Best place to invest in 2013

Over the weekend I read Venture Capitalist Brad Feld’s post Ignore Trends and Predictions and thought it was great advice for not only VC investors but others as well.

This is the time when you will see a slew of articles on what to do in 2013, the best places to invest etc. and while all these are well meaning and have some utility in terms of what new products have been introduced in recent years, what has been doing well etc., there isn’t much more to this beyond that .

This is what Brad Feld has to say:

Every year, at this time, I get a flurry of requests for my “predictions for 2013” or “exciting, hot, new trends for 2013 that I’m looking at.”

I respond with “I don’t care about trends and my only prediction is that one day I will die.”

This is usually not a particularly satisfying response to whomever sent me the request. One of two things happen: They either ignore my response and drop me from their prediction request list for whatever article they are writing. Alternatively, they press a little further, usually with something like “c’mon, you’re a venture capitalist — you must have an opinion about what is going to be hot next year.”

Actually, I don’t. I have never been a short term investor, and I don’t think entrepreneurs should be short term thinkers. Creating a company is really hard and it almost always takes a long time. Sure, there are occasional short term success stories — companies founded two years ago that get bought for $1 billion, but these are rarities. Black swans. Things you don’t see in nature and can’t count on.

In an Indian context – it is easy to see how this is applicable. In November last year, I did a post along the same lines (Read: Which is the best place to invest?) in which I compared returns on stock, gold and fixed deposits for the past five years, and showed how differently each asset class behaved every year, and how it was virtually impossible to predict what will happen in the next year.

I have updated the chart with data for 2012, and here’s what it looks like now.

Gold Nifty and FD Returns for the past 6 years

For anyone who remembers how the sentiment was last year, you would remember how nobody said this is the year to buy stocks and certainly no one predicted that stocks will do twice as well as gold in 2012.

Most of the times our prediction about the future is just that it will be more of the past and that is seldom right. The good news however is that you don’t need to make predictions or be right every year, as long as you are right long term with your goals and asset allocation.

12 thoughts on “Best place to invest in 2013”

  1. I couldn’t agree more! First of all, a long term investor has more options like investing in dividend paying stocks, active investments, zero coupon bonds etc. In addition, long term investments are hedged against short-term movements in the market that are greatly affected by exogenous factors.

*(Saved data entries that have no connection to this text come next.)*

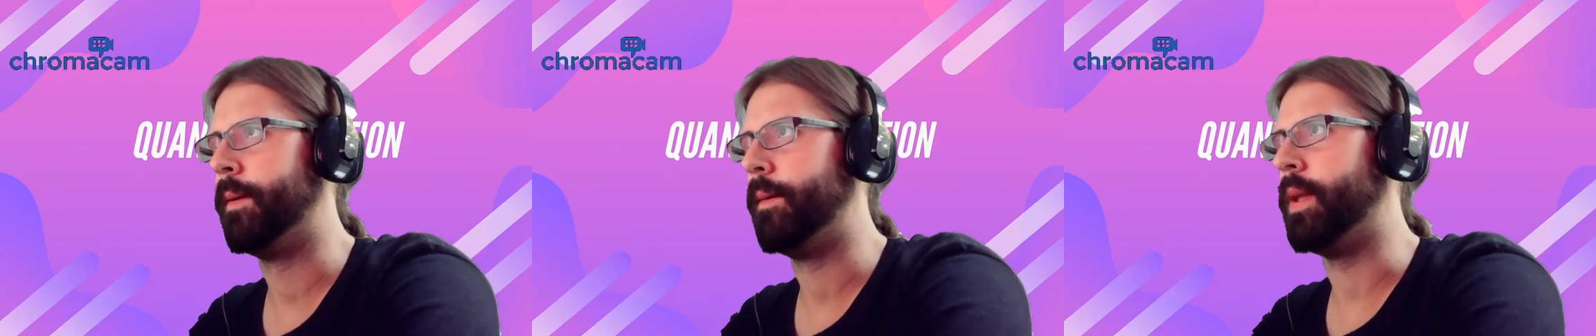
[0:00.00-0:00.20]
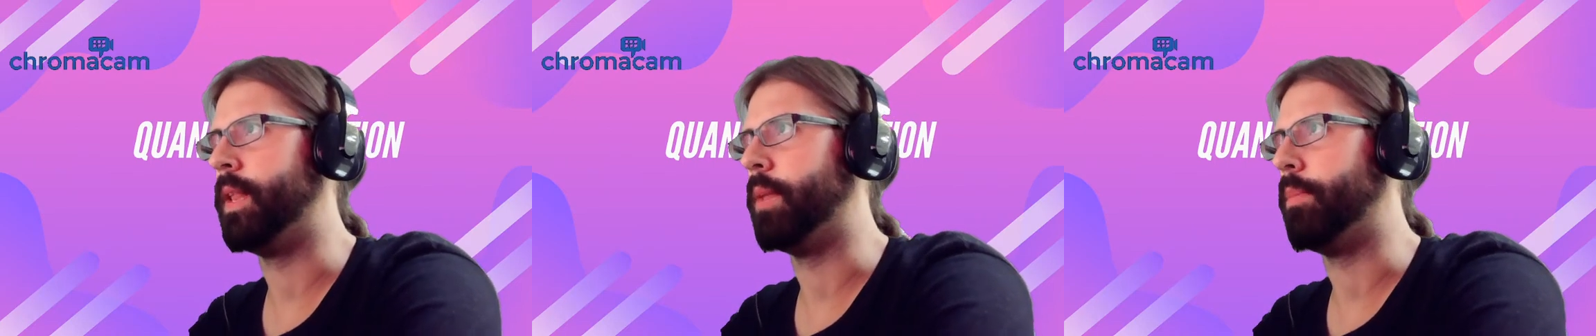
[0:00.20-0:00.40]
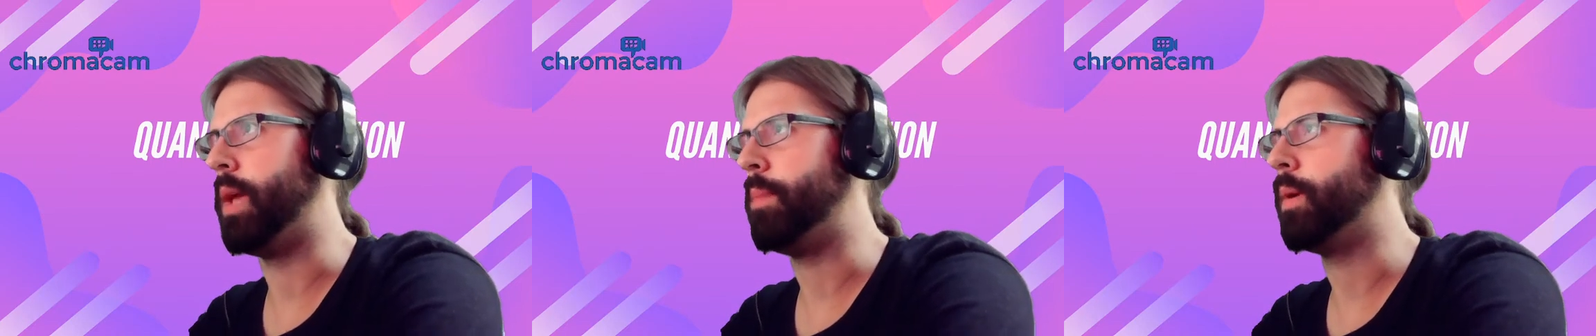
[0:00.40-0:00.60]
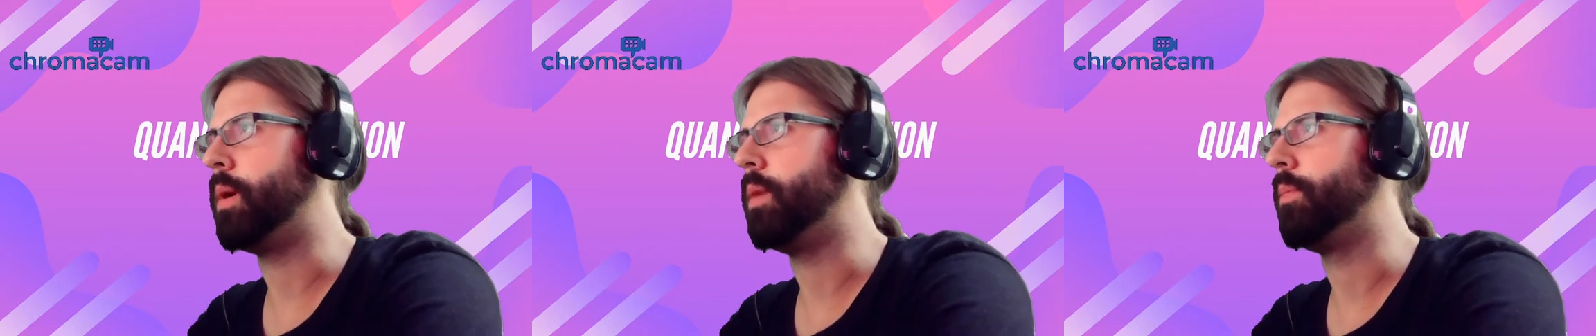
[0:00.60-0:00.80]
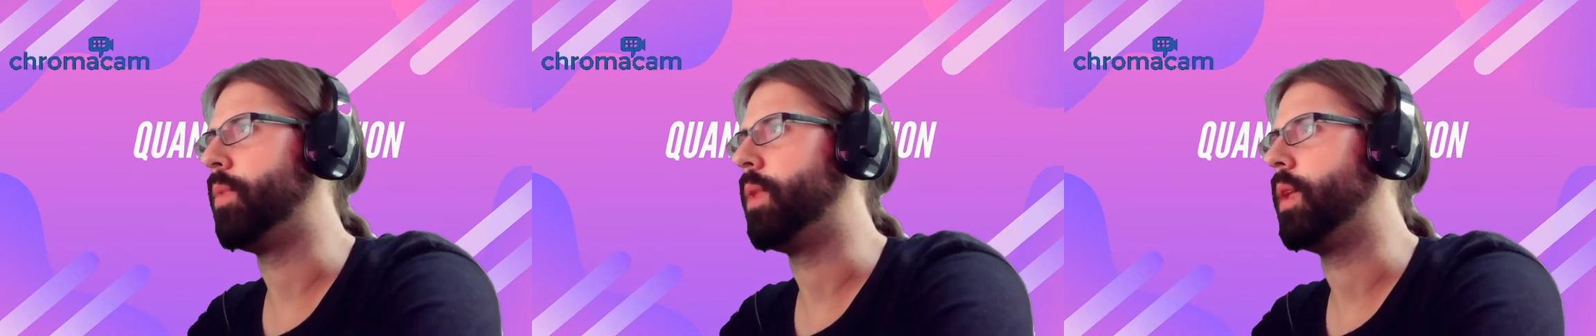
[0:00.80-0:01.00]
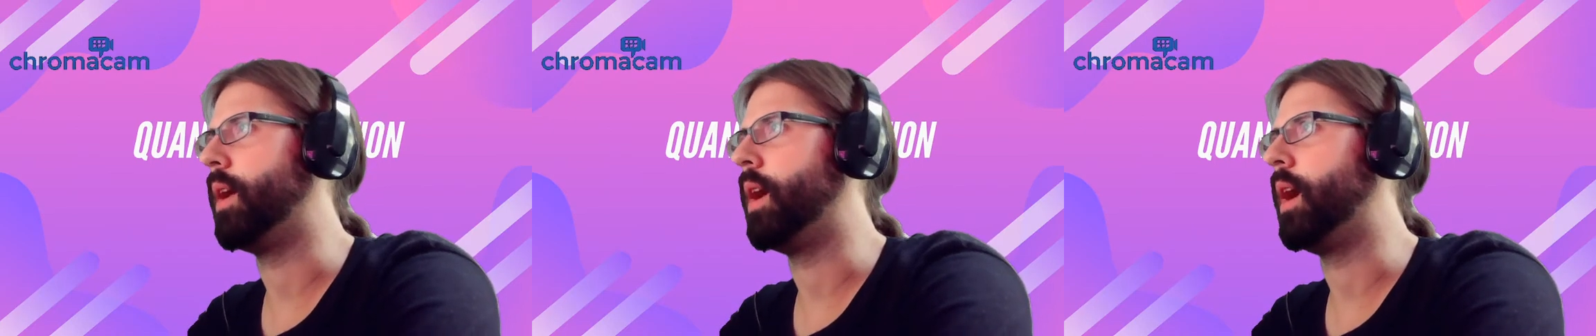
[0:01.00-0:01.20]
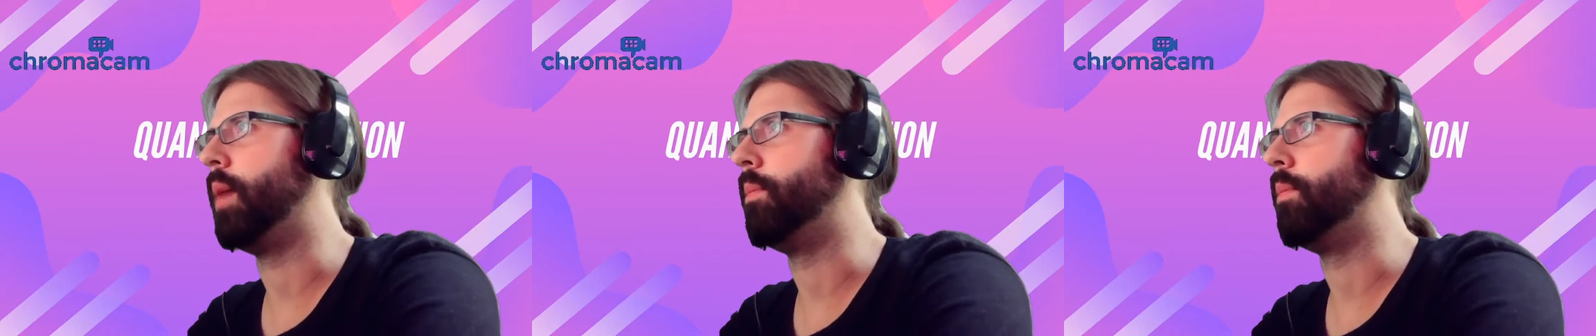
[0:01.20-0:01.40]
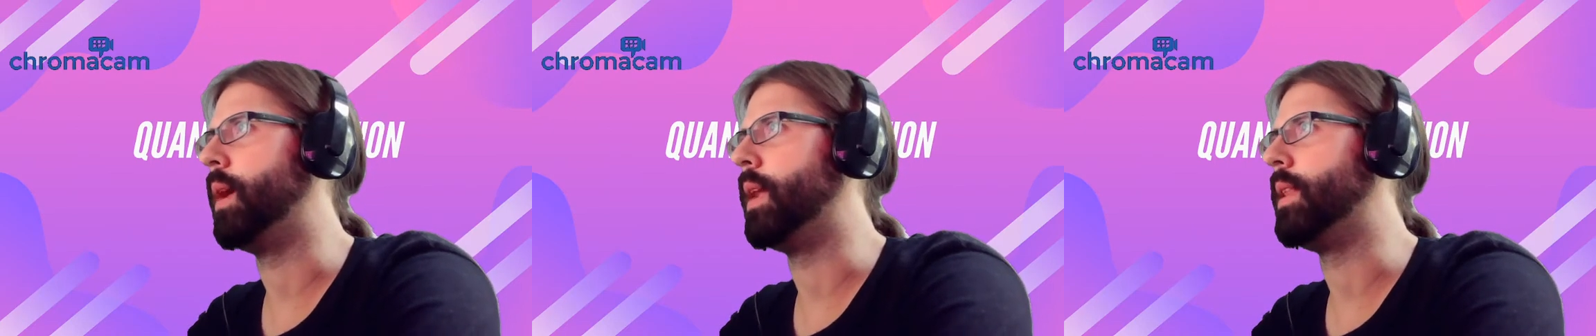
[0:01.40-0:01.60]
paper.
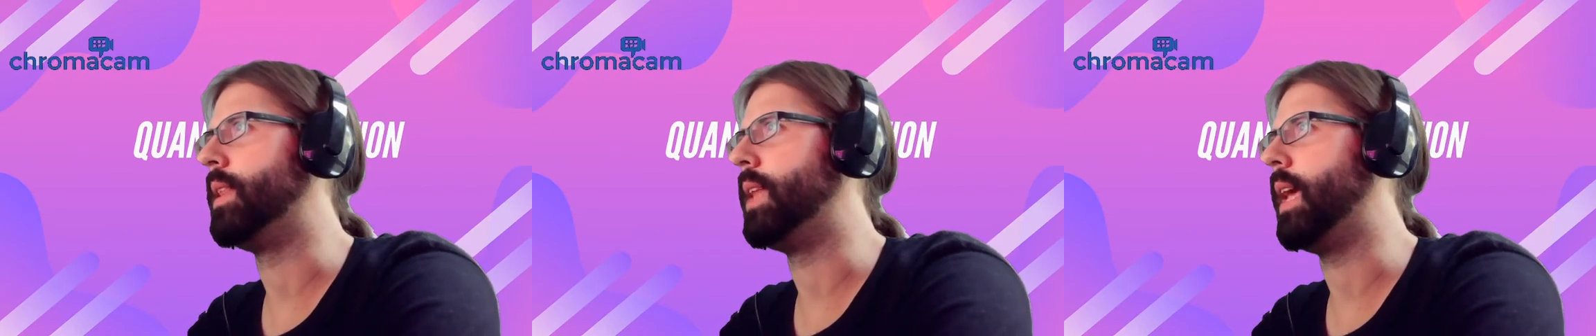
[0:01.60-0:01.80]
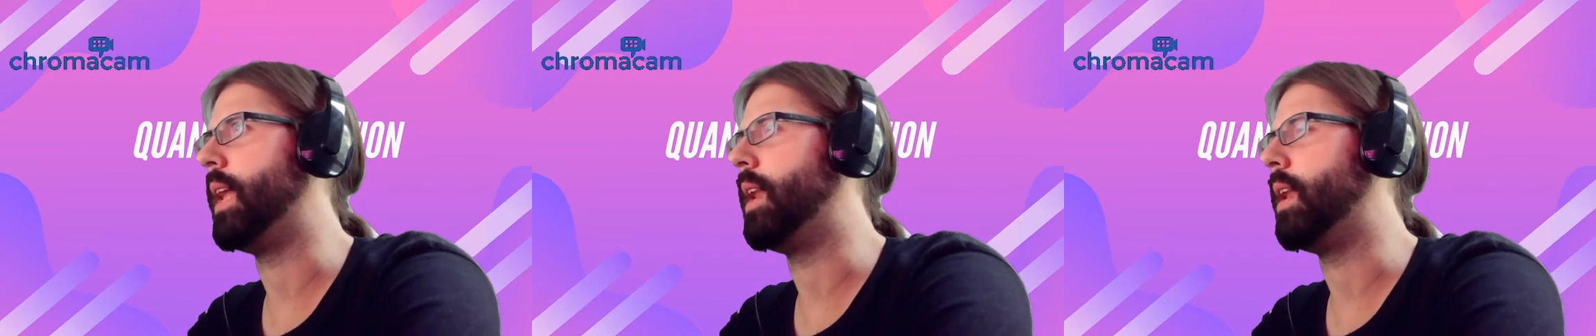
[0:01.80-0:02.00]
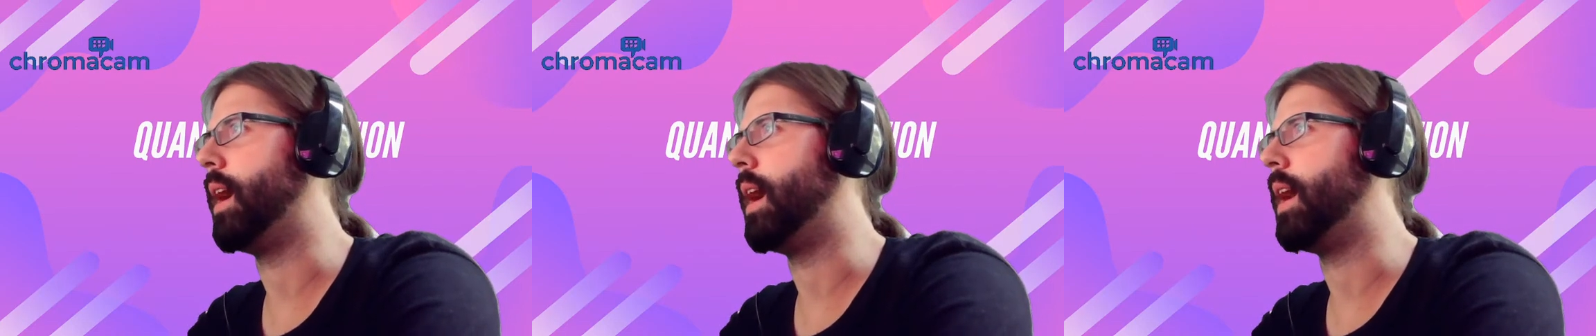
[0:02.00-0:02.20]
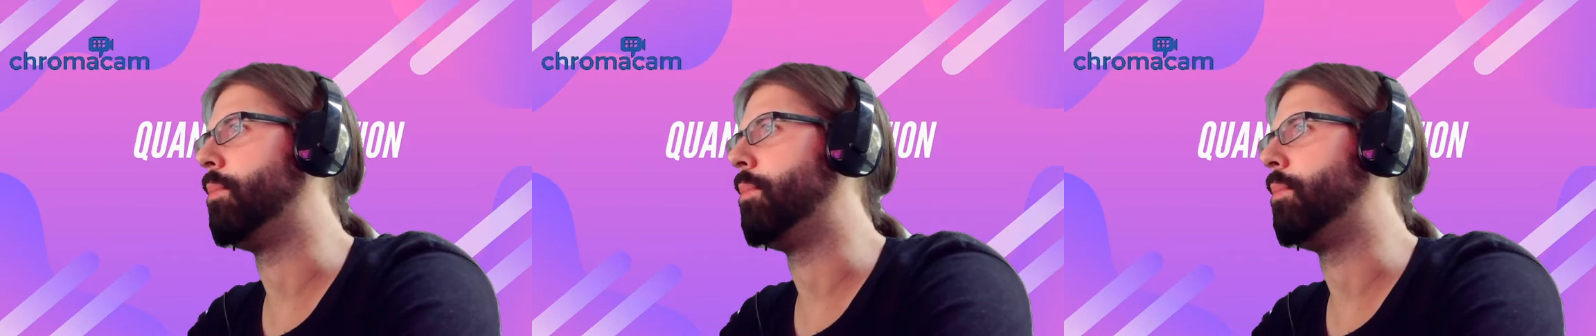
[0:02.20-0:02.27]
And then I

  2. All these money business channels leave one with the feeling that yet another day has passed without one having madeany money while others made it! The more ‘expert’ advice one listens to, the more top 10 performers count downs one watches, the more bewildered one gets! At such times pages like yours work as reality check and keep one’s feet firmly planted on to the ground.

  3. Nicely put. It’s essential to balance out so much noise we get from TV and magazines on investment avenues, with such a rather philosophical post 🙂 I think even though we all realize we are yet to meet someone in real life who has actually made all the great money following some simple advice on TV or a book, we still subconsciously like to believe some of this “advice” too seriously. A nice wake-up-call kind of post that served as a good reality check. Good job, Manshu!

  4. Rightly said, nobody can predict the best investment avenue in the start of year. I think these financial assets, most of them, are just crap, a crazy game that we all need to play to beat inflation, to pass time or earn our breads, whatever :-). You want to be rich, another wants to make you rich by his predictions based on biased facts :-). I just feel pity for those fools who look for predictions. Oooch..why did I read your blog? Thank god, you saved me.

  5. agreed, just keep investing for the long run not being bothered of the predictions and hopefully we will be able to beat inflation over a long period of time. Moderate the expectations and we have a formula to have investing success

  6. I personally believe that Chinese stocks will be the best performing assests in 2013. U.S. and European equities will also likely perform well in 2013, but Chinese ones will outperform them because they are at multi year lows.